Le traitement différencié de l’intérêt à agir du CNB n’ayant pas été retenu [12], l’intervention volontaire du CNB reste désormais la seule voie permettant de venir au soutien de la défense d’une atteinte au périmètre du droit [13]. Cela signifie que les avocats doivent être en première ligne pour contester la validité des contrats au regard des atteintes au périmètre du droit mais l’exercice est plus difficile qu’il n’y paraît…

Et, c’est davantage l’existence de difficultés résultant de la position particulière des avocats/candidats évincés locaux [14] qui pose problème que l’absence d’intérêt de ces derniers [15] qui ferait défaut.

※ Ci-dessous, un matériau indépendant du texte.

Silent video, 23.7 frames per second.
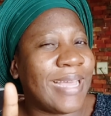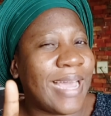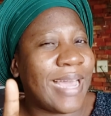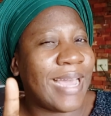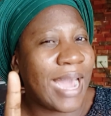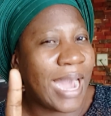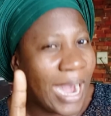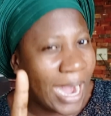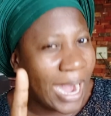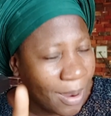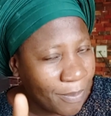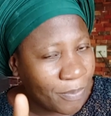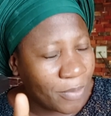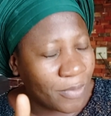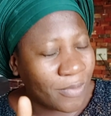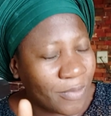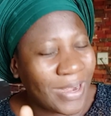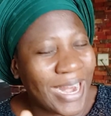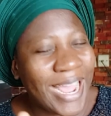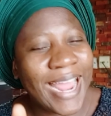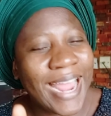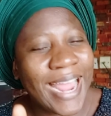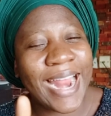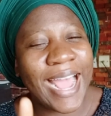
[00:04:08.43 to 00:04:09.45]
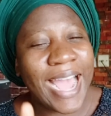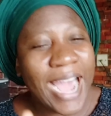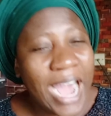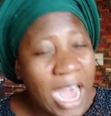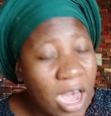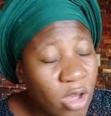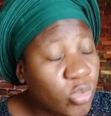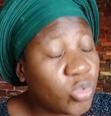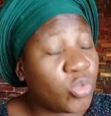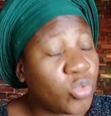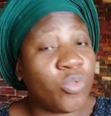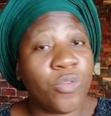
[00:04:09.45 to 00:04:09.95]
happened and
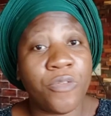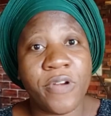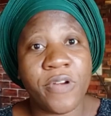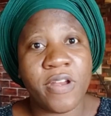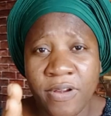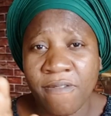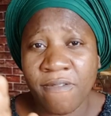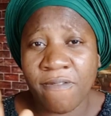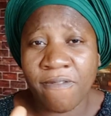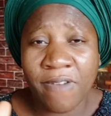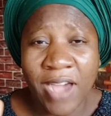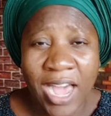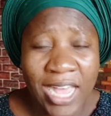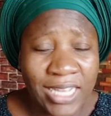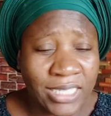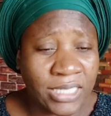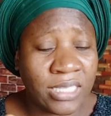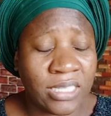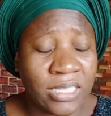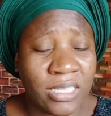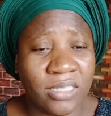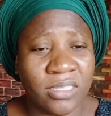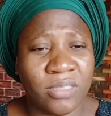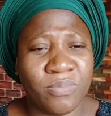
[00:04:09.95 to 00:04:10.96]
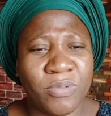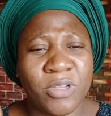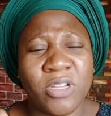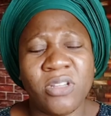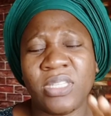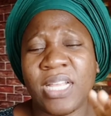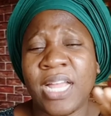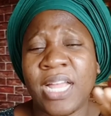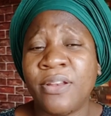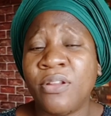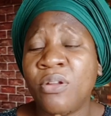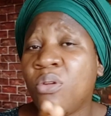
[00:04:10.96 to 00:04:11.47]
how to reverse this,
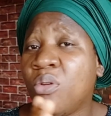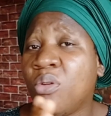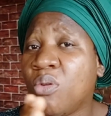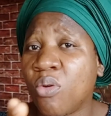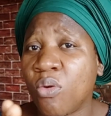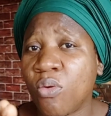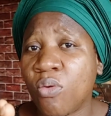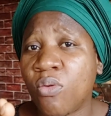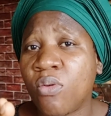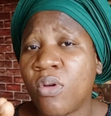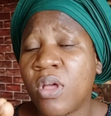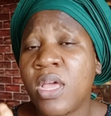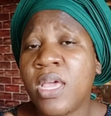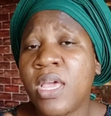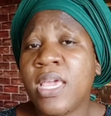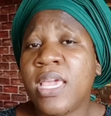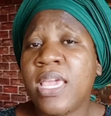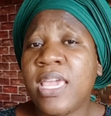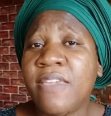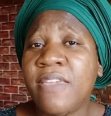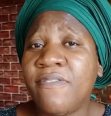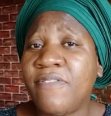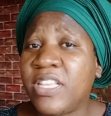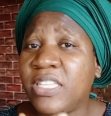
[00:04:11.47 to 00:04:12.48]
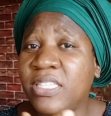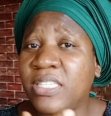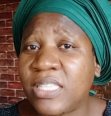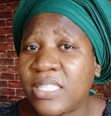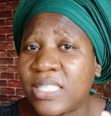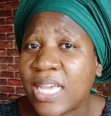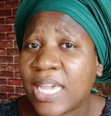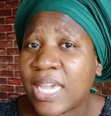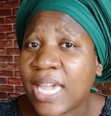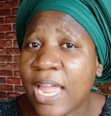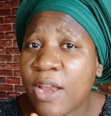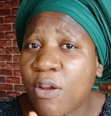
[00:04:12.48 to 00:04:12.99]
because I don't know if this is
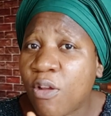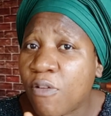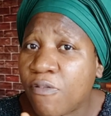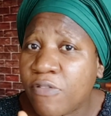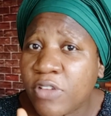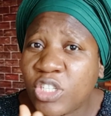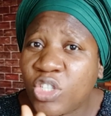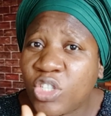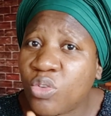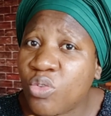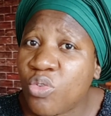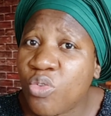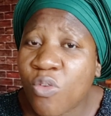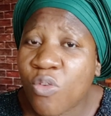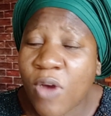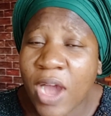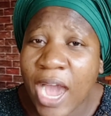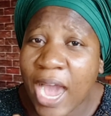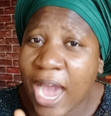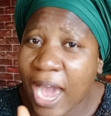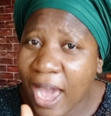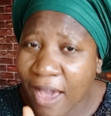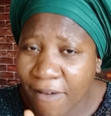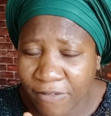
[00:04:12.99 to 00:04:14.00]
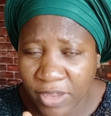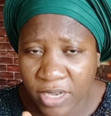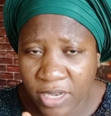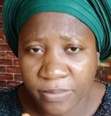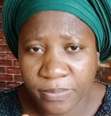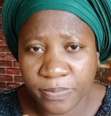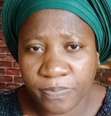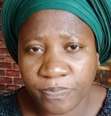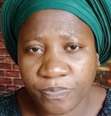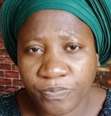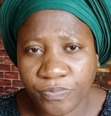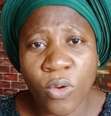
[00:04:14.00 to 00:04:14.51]
the kind of issue you're having.
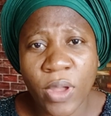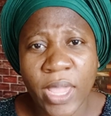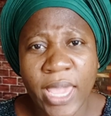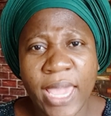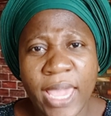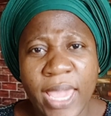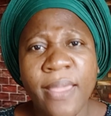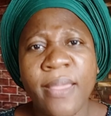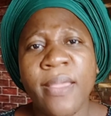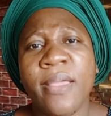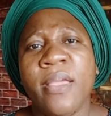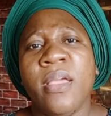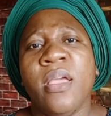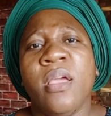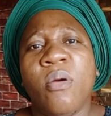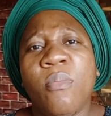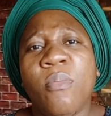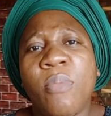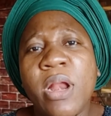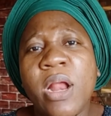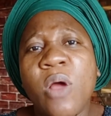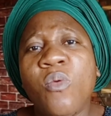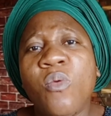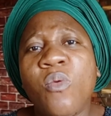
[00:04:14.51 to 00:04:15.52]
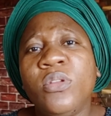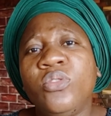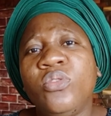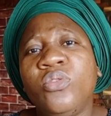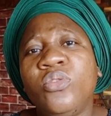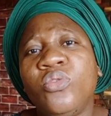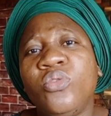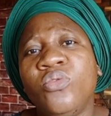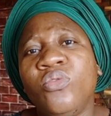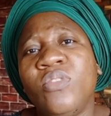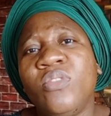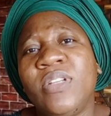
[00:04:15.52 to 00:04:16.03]
Okay, but I want you
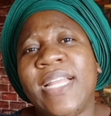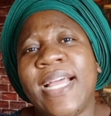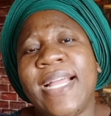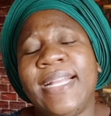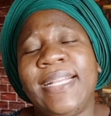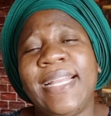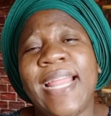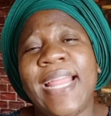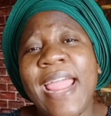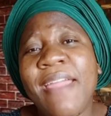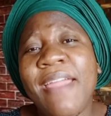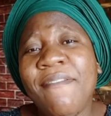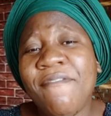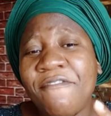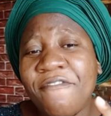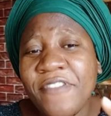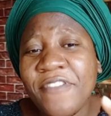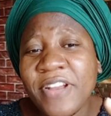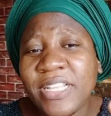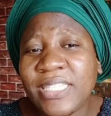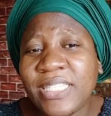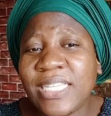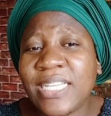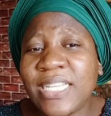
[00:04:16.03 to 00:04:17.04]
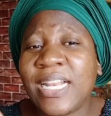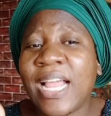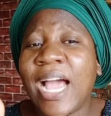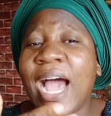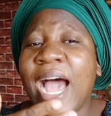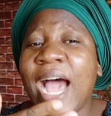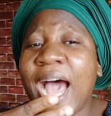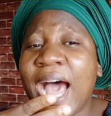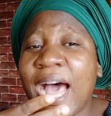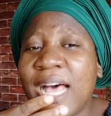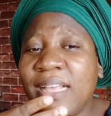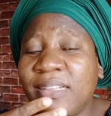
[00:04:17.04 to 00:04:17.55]
to know that everything
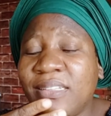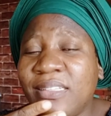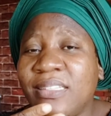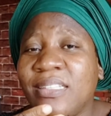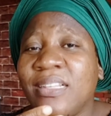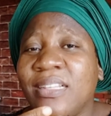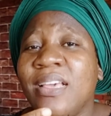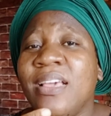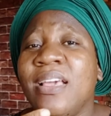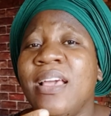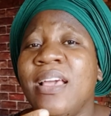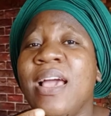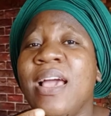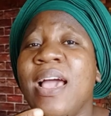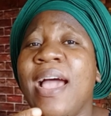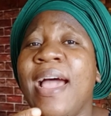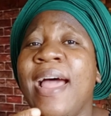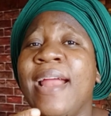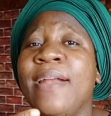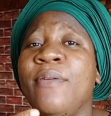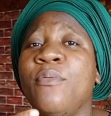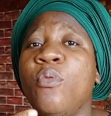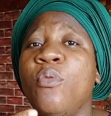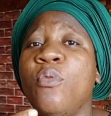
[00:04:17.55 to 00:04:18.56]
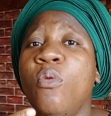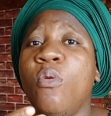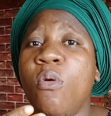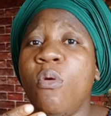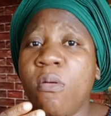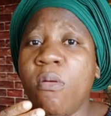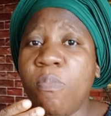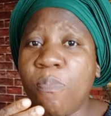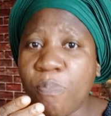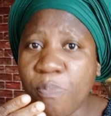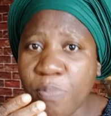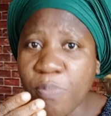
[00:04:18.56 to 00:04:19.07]
has an
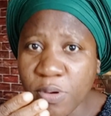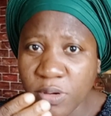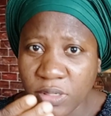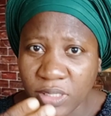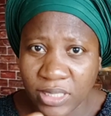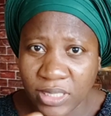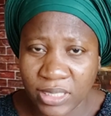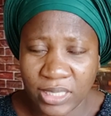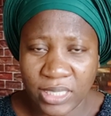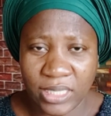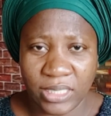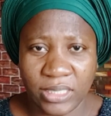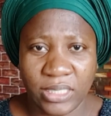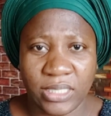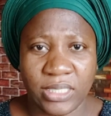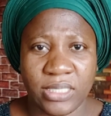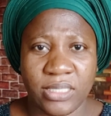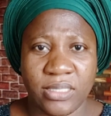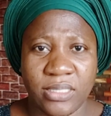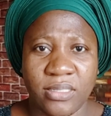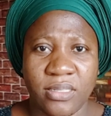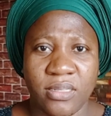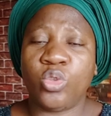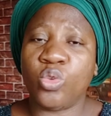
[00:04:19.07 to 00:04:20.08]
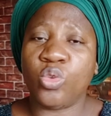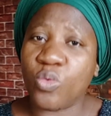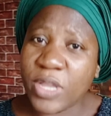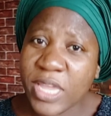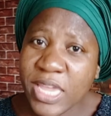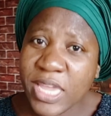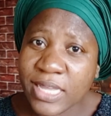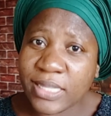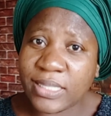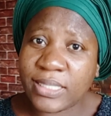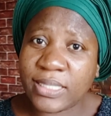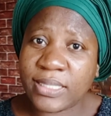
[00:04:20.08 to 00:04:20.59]
opposite to
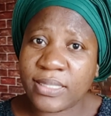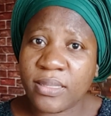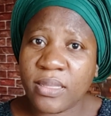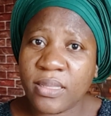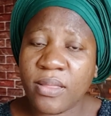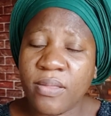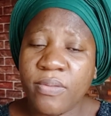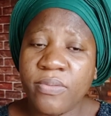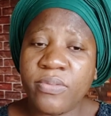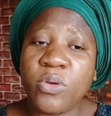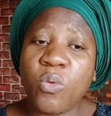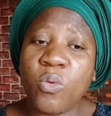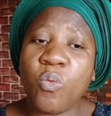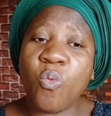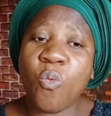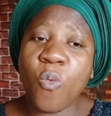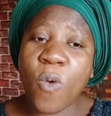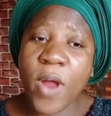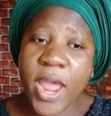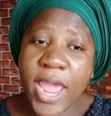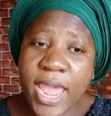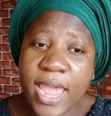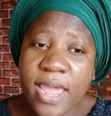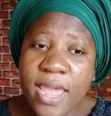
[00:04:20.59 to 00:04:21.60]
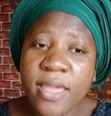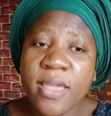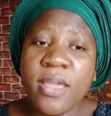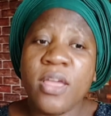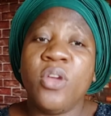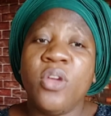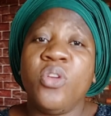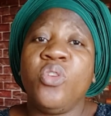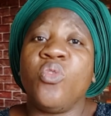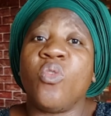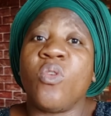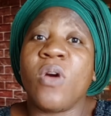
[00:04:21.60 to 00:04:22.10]
it. The way
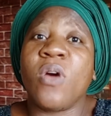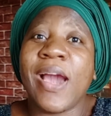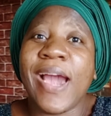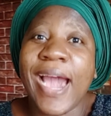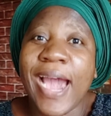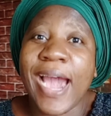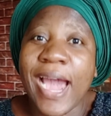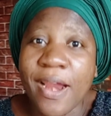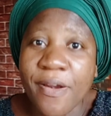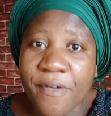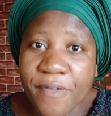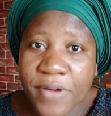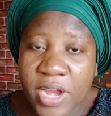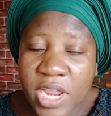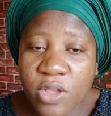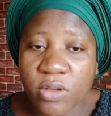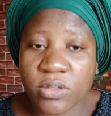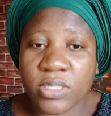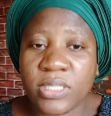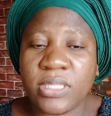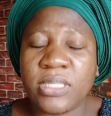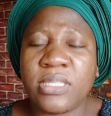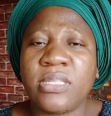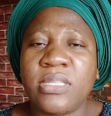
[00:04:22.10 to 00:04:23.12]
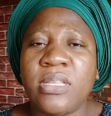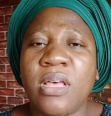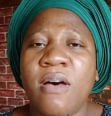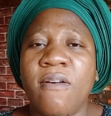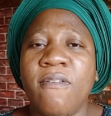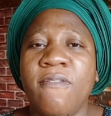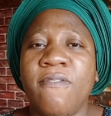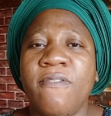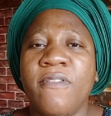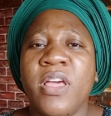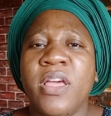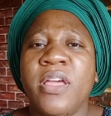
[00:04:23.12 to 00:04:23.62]
you carry
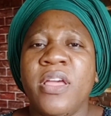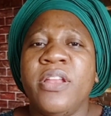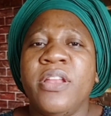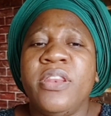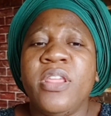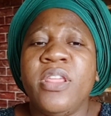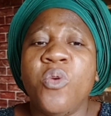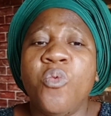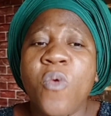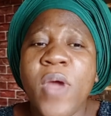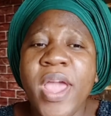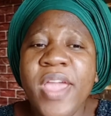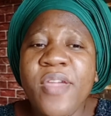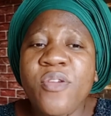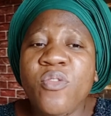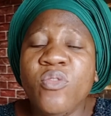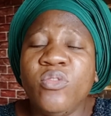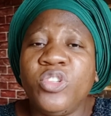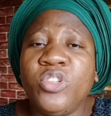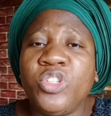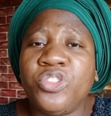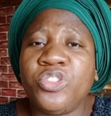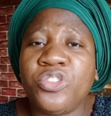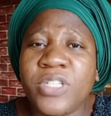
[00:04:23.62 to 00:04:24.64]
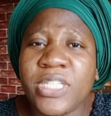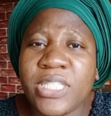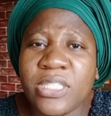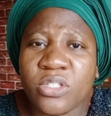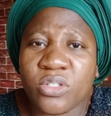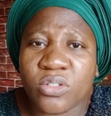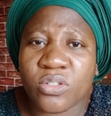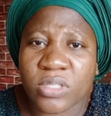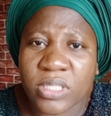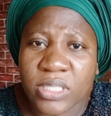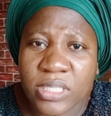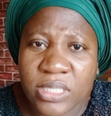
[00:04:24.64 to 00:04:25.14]
yourself, the way you
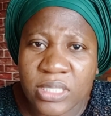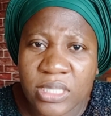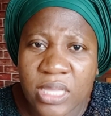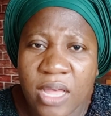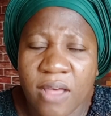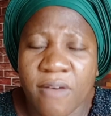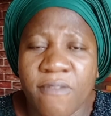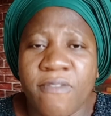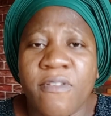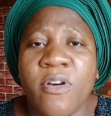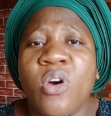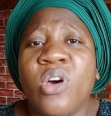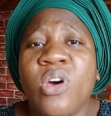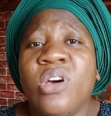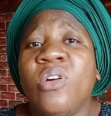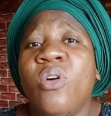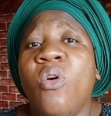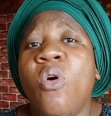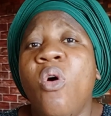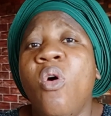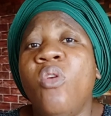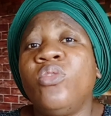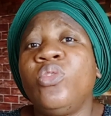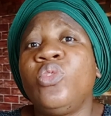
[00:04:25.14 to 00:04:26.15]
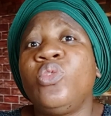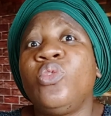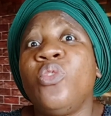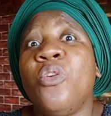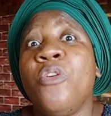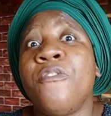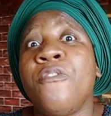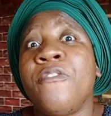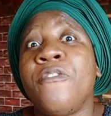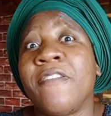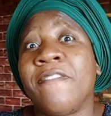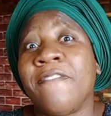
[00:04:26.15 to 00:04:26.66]
treat yourself also
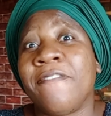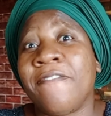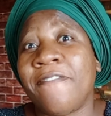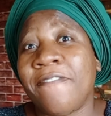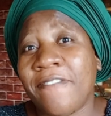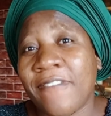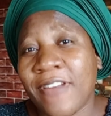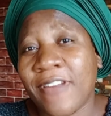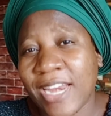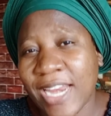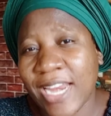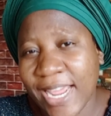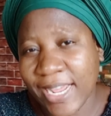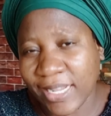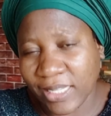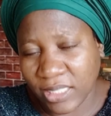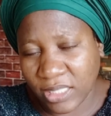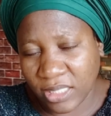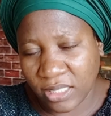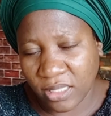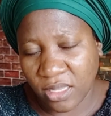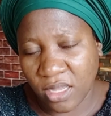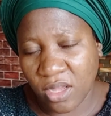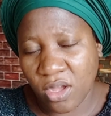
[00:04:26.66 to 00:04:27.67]
reflect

En effet, il n’est pas aisé de décider de contester une procédure, de solliciter l’annulation d’un contrat en son nom devant des juridictions avec lesquelles les avocats travaillent, par ailleurs, au quotidien et contre les procédures d’acheteurs publics qui restent tout de même de potentiels futurs clients...

Suivant les conclusions de la rapporteure publique dans cette affaire, la Haute juridiction juge que le CNB n’était pas recevable à former un recours « Tarn-et-Garonne ». Jugeant au fond, le Conseil d’État annule l’arrêt de la cour administrative d’appel de Bordeaux et le jugement du tribunal administratif de Poitiers.


[1] Des architectes notamment, nous y reviendrons.

[2] Loi n° 71-1130, du 31 décembre 1971, portant réforme de certaines professions judiciaires et juridiques, art. 21-1 (N° Lexbase : L6343AGZ).

[3] TA Poitiers, 4 juillet 2018, n° 1501814 (N° Lexbase : A9495XZP).

[4] CAA Bordeaux, 9 juillet 2020, n° 18BX03424 (N° Lexbase : A23973R9).

[5] CE, 4 avril 2014, n° 358994, publié au recueil Lebon (N° Lexbase : A6449MIP).

[6] Il s’agissait, en tout état de cause, d’un moyen d’ordre public, comme le rappelle la rapporteure publique, Mireille Le Corre, dans ses conclusions sur cette affaire.

[7] CE 2° et 7° ch.-r., 3 juin 2020, n° 426932, mentionné aux tables du recueil Lebon (N° Lexbase : A70193MW).

[8] Elle renvoie ainsi à la décision récente « Département de la Loire-Atlantique », mais évoque également les conclusions de Gilles Pellissier sur les raisons du resserrement de l’intérêt à agir (conclusions sur CE, 3 juin 2020, n° 426932).

[9] Quand bien même cette attribution porterait atteinte au monopole légal/au « périmètre du droit ».

[10] CAA Nancy 23 mars 2009, n° 08NC00594 (N° Lexbase : A5945EHN) ; TA Paris, 27 juillet 2007, n° 710469 ; TA Besançon, 28 février 2008, n° 0600368 (N° Lexbase : A8854D8G) ; TA Besançon 7 décembre 2017, n° 1600262.

[11] CAA Bordeaux, 9 juillet 2020, précitée.

[12] Voir en ce sens les conclusions de la rapporteure publique dans cette affaire : « La spécificité des métiers du droit, à laquelle nous ne pouvons pourtant qu'être sensibles, ne saurait justifier un traitement différent s'agissant de l'appréciation de l'intérêt à agir ».

[13] CE 2° et 7° s-s-r., 10 février 2014, n° 367262, mentionné aux tables du recueil Lebon (N° Lexbase : A3840MEX).

[14] Notamment lorsqu’ils interviennent en droit public.

[15] Mireille Le Corre dans ses conclusions : « D'ailleurs, aucun candidat évincé localement ne s'est apparemment senti lésé ici, du moins au point de former un recours ».